En quelques années, le voyage d'affaires a connu une révolution internet, avec un nombre croissant de transactions traitées directement en ligne, qui coûte aujourd'hui des emplois aux géants du secteur American Express et Carlson Wagonlit Travel (CWT).
Le groupe de cartes de crédits American Express (Amex) vient d'annoncer 5.400 suppressions de postes dans le monde (8,5% de ses effectifs), surtout dans sa division voyage d'affaires.
En France, deuxième marché d'Amex Voyage après les Etats-Unis, "la consultation va se mettre en place dans les prochaines semaines", a indiqué Amex France à l'AFP lundi.
Son concurrent CWT, filiale de l'américain Carlson, a lui aussi un plan social sur les rails, révélé lundi et qui vise 194 suppressions d'emplois en France d'ici fin 2014 sur environ 2.400, avec la fermeture des quatre sites (Villepinte, Lyon, Marseille et Strasbourg).

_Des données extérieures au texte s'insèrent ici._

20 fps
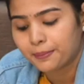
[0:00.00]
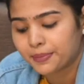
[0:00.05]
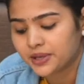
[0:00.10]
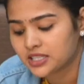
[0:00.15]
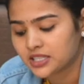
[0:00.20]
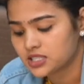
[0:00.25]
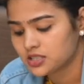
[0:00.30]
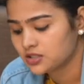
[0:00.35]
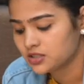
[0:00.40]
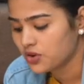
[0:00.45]
आप
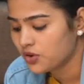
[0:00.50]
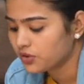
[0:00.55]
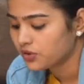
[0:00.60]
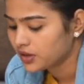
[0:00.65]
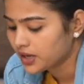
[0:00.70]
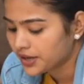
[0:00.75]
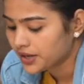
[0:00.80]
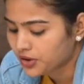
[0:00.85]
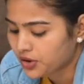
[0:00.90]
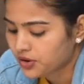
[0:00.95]
ये चीज़ें
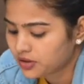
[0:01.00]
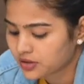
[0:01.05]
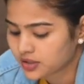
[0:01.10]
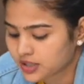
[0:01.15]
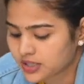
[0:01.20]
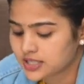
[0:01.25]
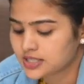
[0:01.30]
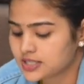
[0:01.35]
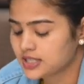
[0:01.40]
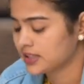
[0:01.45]
ऑनलाइन ऑर्डर
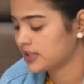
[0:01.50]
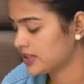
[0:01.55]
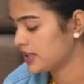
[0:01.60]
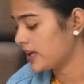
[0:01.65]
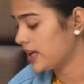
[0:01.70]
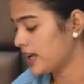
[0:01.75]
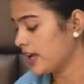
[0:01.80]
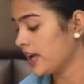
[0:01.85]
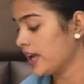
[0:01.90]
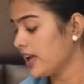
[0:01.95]
कर
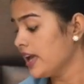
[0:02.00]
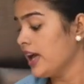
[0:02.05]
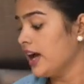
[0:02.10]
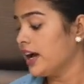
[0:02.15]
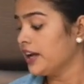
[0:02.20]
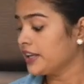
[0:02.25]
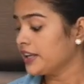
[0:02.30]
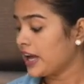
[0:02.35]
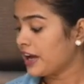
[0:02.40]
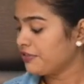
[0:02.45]
सकते हैं
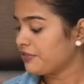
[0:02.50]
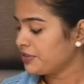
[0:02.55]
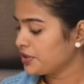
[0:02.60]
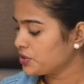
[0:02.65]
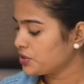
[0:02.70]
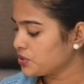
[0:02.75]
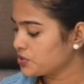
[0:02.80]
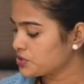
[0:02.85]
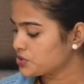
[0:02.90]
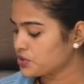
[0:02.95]
या फिर
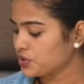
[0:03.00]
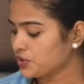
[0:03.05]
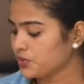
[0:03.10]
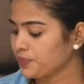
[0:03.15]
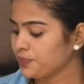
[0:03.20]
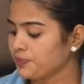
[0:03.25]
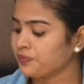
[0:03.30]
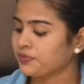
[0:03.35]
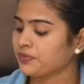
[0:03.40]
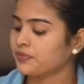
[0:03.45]
दोस्तों
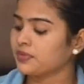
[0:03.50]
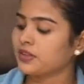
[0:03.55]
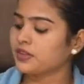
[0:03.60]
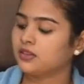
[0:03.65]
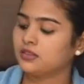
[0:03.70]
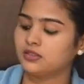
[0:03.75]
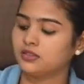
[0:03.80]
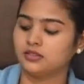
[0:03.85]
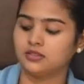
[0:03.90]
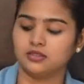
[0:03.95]

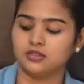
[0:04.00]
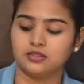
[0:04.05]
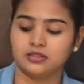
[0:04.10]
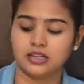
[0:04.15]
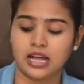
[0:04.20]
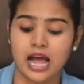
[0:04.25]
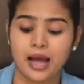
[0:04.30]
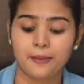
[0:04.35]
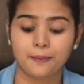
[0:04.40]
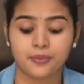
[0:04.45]

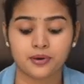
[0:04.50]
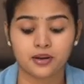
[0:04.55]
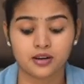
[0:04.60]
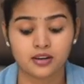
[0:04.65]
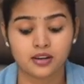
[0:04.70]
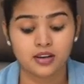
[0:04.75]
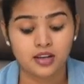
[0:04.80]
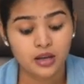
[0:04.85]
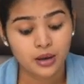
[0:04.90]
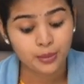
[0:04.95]
आप
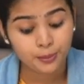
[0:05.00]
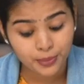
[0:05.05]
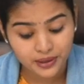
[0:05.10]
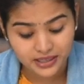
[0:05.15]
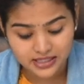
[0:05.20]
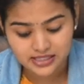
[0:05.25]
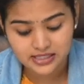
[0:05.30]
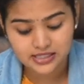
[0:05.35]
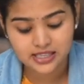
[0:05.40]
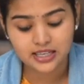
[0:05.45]

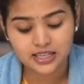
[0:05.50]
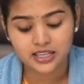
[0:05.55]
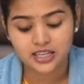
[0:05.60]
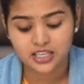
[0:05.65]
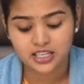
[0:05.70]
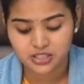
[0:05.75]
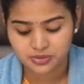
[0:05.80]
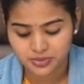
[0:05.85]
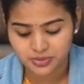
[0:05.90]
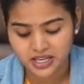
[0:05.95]
पर्सनली
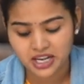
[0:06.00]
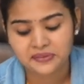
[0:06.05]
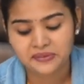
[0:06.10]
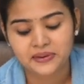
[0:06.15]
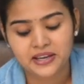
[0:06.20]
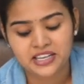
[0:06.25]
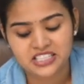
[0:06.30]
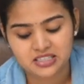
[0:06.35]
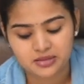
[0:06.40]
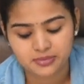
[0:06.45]
अजमेरा
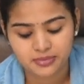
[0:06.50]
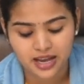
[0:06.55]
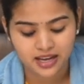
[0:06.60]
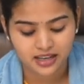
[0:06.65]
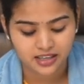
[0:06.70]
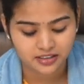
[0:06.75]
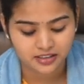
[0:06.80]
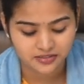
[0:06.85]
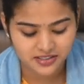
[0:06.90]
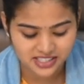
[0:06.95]
फैशन में
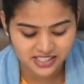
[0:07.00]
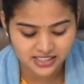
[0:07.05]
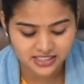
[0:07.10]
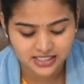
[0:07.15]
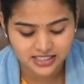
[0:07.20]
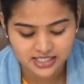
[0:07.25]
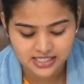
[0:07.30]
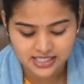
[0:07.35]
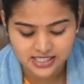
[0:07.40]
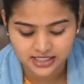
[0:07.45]
आकर
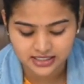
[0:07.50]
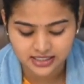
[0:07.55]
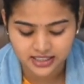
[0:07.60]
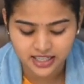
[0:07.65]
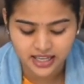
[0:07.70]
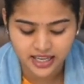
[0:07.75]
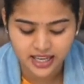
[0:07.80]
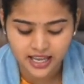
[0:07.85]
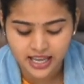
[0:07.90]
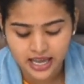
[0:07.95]
विज़िट कर सकते
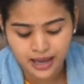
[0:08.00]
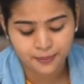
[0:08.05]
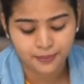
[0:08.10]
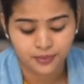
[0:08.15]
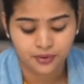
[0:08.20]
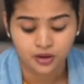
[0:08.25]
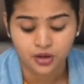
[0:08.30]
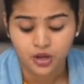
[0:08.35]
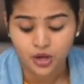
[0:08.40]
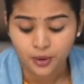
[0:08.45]
हैं आप
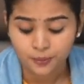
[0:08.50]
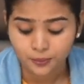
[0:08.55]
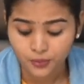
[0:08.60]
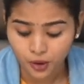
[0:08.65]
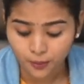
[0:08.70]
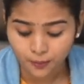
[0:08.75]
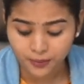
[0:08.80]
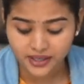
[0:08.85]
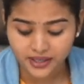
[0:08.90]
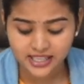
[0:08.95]

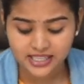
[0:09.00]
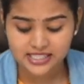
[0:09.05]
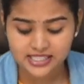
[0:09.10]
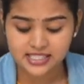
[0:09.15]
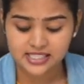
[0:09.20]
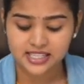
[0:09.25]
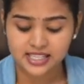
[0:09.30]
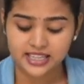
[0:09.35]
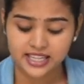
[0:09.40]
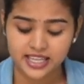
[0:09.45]
प्रॉपर ये
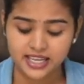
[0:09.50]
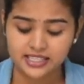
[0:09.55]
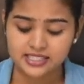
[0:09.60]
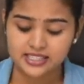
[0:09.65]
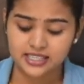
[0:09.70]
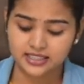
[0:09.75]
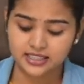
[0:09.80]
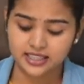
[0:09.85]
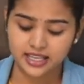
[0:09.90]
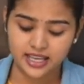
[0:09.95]
चीज़ें देख
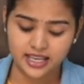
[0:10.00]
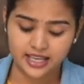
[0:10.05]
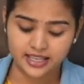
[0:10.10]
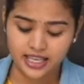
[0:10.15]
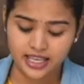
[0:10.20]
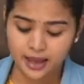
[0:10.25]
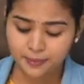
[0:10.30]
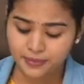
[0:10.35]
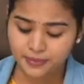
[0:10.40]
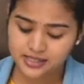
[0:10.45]
सकते हैं
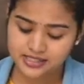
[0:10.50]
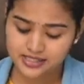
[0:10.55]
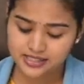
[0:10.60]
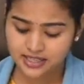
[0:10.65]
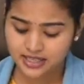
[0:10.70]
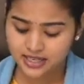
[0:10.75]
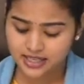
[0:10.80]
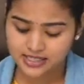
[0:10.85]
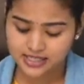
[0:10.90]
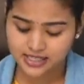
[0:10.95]
कि आप किस
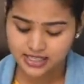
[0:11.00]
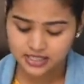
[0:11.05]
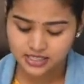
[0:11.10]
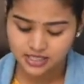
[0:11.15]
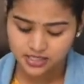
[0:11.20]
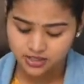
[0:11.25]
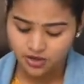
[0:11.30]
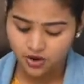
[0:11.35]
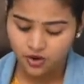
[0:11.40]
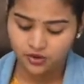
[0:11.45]
तरह से ये
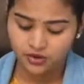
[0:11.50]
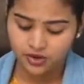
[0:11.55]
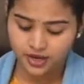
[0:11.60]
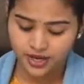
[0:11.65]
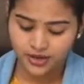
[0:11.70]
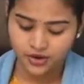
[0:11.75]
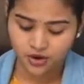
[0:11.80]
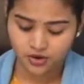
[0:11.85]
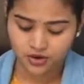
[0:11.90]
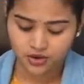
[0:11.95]
चीज़ें
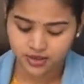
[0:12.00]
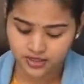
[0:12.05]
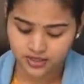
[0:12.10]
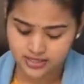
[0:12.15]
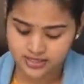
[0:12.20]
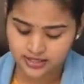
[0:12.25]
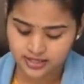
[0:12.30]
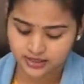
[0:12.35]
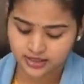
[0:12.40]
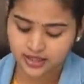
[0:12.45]
ऑनलाइन ऑर्डर कर
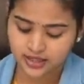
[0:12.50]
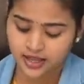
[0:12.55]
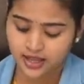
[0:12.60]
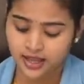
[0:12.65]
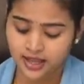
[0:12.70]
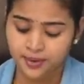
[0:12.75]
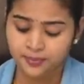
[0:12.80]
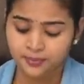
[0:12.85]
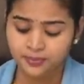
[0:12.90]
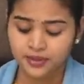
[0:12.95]
सकते
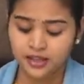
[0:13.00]
हैं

Il s'agit du quatrième Plan de sauvegarde de l'emploi chez CWT depuis 2005. Plusieurs centaines de postes ont déjà été supprimés, dont une partie dans la branche loisirs. Les départs volontaires et les reclassements seront privilégiés.

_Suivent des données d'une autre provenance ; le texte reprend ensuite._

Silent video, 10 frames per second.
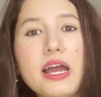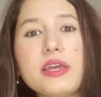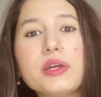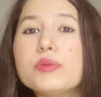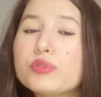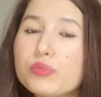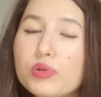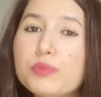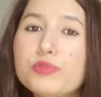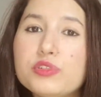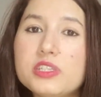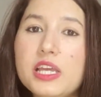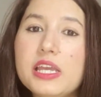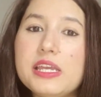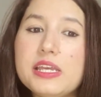आए हैं वो तो वो पूछते
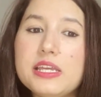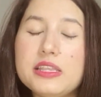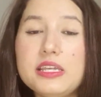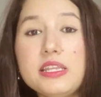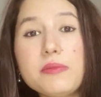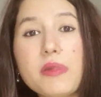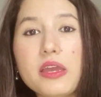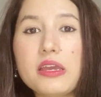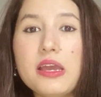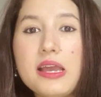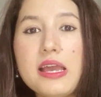हैं कि दीदी मैं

Les deux leaders mondiaux du voyage d'affaires estiment faire les frais d'une mutation technologique qui a vu le nombre de transactions en ligne exploser depuis cinq ans, ce qui a généré des sureffectifs.
"Robots d'émission"
"Il y a cinq ans, la quasi totalité des transactions étaient encore opérées par des agents de voyage. D'ici deux ans chez CWT, on sera à 50% d'online", a dit à l'AFP le directeur général France de CWT, Bertrand Mabille.
Selon Anne-Laure Gogeon, associée du cabinet Epsa et spécialiste du secteur, sur l'ensemble du marché, environ la moitié des dossiers de voyages d'affaires sont déjà traités en ligne. "L'online se développe beaucoup dans les entreprises qui doivent économiser, car il permet de diviser les coûts par 2 à 5", explique-t-elle.
"Au lieu de contacter son agence de voyage, le client fait lui-même sa recherche et son choix, et envoie sa demande d'émission à l'agence. Chez Amex et chez CWT, ce sont en général des robots d'émission qui traitent ces demandes, sans intervention humaine. Ce qui coûte des emplois", dit-elle.
Le phénomène a débuté il y a environ dix ans aux Etats-Unis. En Europe, il date plutôt de 2007-2008.
Le PDG d'Amex, Ken Chenault, a insisté sur cette évolution: la division voyage d'affaires sera à l'avenir dotée d'une plus grande automatisation, sur internet et sur les appareils mobiles, a-t-il prévenu.
Et ce, alors que le voyage d'affaires reste en petite forme en Europe.
La crise avait fait fondre en 2009 les budgets voyage des entreprises jusqu'à 30%. Le secteur a ensuite un peu remonté la pente mais 2012 a été difficile et le contrôle des coûts devrait rester une priorité en 2013.
"On constate un attentisme général du voyage d'affaires", remarquait en novembre le PDG d'Air France, Alexandre de Juniac.
Selon Bertrand Mabille, "en Europe, le voyage d'affaires s'est nettement dégradé au deuxième semestre 2012", jusqu'en Allemagne ou en Grande-Bretagne.
"En résumé, il y a moins de transactions, elles sont traitées de plus en plus souvent en ligne, et dans les grands réseaux comme AmEx et CWT, de plus en plus de manière automatique", dans un contexte compliqué, où la concurrence se renforce, note Mme Gogeon.
En France, face à Amex et CWT, il y a aussi HRG, Egencia, BCD et des réseaux d'agences qui montent comme Sélectour ou TourCom.
A noter que certaines petites agences tirent bien leur épingle du jeu.
"Certains clients préfèrent être un gros numéro chez une petite agence, qu'être un petit numéro pour une grande agence", relève Mme Gogeon.